Somewhere between 13.5 and 14 billion years ago, there was nothing, and then it exploded. A lot of other crap happened, life began somehow on at least one planet, and my parents had sex there. That all seems fairly straightforward, so let’s talk about the complicated stuff that happened after I was born.
I’m 24 years old today. I’m still testing out the way that feels, kind of like when you go to the refrigerator thinking you’re going to down a gulp of milk but get a gulp of orange juice by mistake. Don’t get me wrong, it’s good orange juice. It’s just not what I expected, so I have to sit here for a while moving my mouth around trying to get my taste buds to come to order about what the hell just happened.
My last year of high school, and for most of my schooling, the opinion was pretty much unanimous that I was going to be a scientist. Not just a scientist, mind you. A famous scientist. I was even voted “Most Likely to Succeed” with that thought in mind. While I’ve wanted to be a writer since my parents cussing at each other first drove me to hide behind the freezer with a pen and a paper, who was I to argue with popular opinion? So I went to college for a while.
I liked everything but loved nothing. Eventually, I got invited to work in a lab by a professor who enjoyed me in class. I got there, did some work, and realized that if I had to spend the rest of my life doing research science I was… going to be very unfulfilled. You thought I was going to go with “commit suicide” on you, didn’t you? Be honest. Well, I may think hyperbole is the best thing to happen on this Earth, but cliche is like jacking off with a glove made of sandpaper so… ahem… moving on.

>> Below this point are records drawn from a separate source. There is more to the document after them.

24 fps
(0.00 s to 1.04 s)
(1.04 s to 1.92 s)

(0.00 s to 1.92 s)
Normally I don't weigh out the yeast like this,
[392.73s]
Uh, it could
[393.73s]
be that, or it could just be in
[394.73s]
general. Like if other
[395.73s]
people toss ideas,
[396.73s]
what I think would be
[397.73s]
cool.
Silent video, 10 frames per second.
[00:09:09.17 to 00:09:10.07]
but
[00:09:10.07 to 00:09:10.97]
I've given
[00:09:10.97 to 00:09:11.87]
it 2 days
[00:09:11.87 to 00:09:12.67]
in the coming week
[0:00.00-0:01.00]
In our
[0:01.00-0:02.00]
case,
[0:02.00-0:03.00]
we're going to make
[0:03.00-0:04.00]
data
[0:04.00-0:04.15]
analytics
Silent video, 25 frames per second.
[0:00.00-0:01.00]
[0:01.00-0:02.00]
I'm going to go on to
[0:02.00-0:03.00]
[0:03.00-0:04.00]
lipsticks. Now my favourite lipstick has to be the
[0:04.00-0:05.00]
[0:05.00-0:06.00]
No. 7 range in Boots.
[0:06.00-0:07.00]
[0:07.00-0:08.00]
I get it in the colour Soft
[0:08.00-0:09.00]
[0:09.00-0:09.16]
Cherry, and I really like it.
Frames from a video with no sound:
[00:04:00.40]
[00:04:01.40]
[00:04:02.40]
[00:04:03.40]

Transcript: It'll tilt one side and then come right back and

Despite the fact doing her all the time makes me unhappy, I like Science. Science is a perfectly wonderful lady, and she’ll make many people very happy some day. I even consider Science to be one of my best friends. We talk every day over the internet, even though we’ve broken up. I just don’t want to be married to Science for the rest of my life. So I left Science for her much younger sister, Telling Stories. And although I enjoy Telling Stories about Science for the occasional freaky three-way, Telling Stories has my heart.
I love Telling Stories. Not the masturbatory romantic high school love I may have once had, but the kind of calm collected “this makes me feel at peace” sort of love you get once puberty goes away. I love putting my hands in someone’s skull and dropping images like exotic feathers from high flying story birds. It’s the only form of communication I’ve ever understood, and if I didn’t have stories to tell, I might as well not exist for all the interaction I would have with the human race. I can’t have one-on-one conversations without clamming up and sweating. I can’t wrap my mind around friendships, or relationships the same way other people do… but give me a crowd of more than one person and I’ll relate the only way I know how for as long as I have. I’ll tell a story.
So that’s where I am at 24, as I drink the surprising orange juice of my expectations. I’m telling stories, perhaps a little self-indulgently and a little sloppily, but decently I think. I think decent is a pretty excellent place to be at 24. I write stories, and people I don’t know show up of their own accord to read them. Not an enormous number of people, but not so few I feel like I’m shouting at traffic. I feel so fortunate over that, I don’t especially mind being broke.
I think I have it within me to be good at this job, and if that means that no one who doesn’t read this site is ever going to think I’m good, and I have to work a minimum wage job for the rest of my life to keep the lights on and the computer humming, I’m fine with that. Hell, I’m happy with that. Let’s make a deal, the both of us. I didn’t expect this orange juice, but I find it’s to my taste, so if you keep reading, I’ll keep posting. One thing is for certain, I sure as hell won’t stop writing.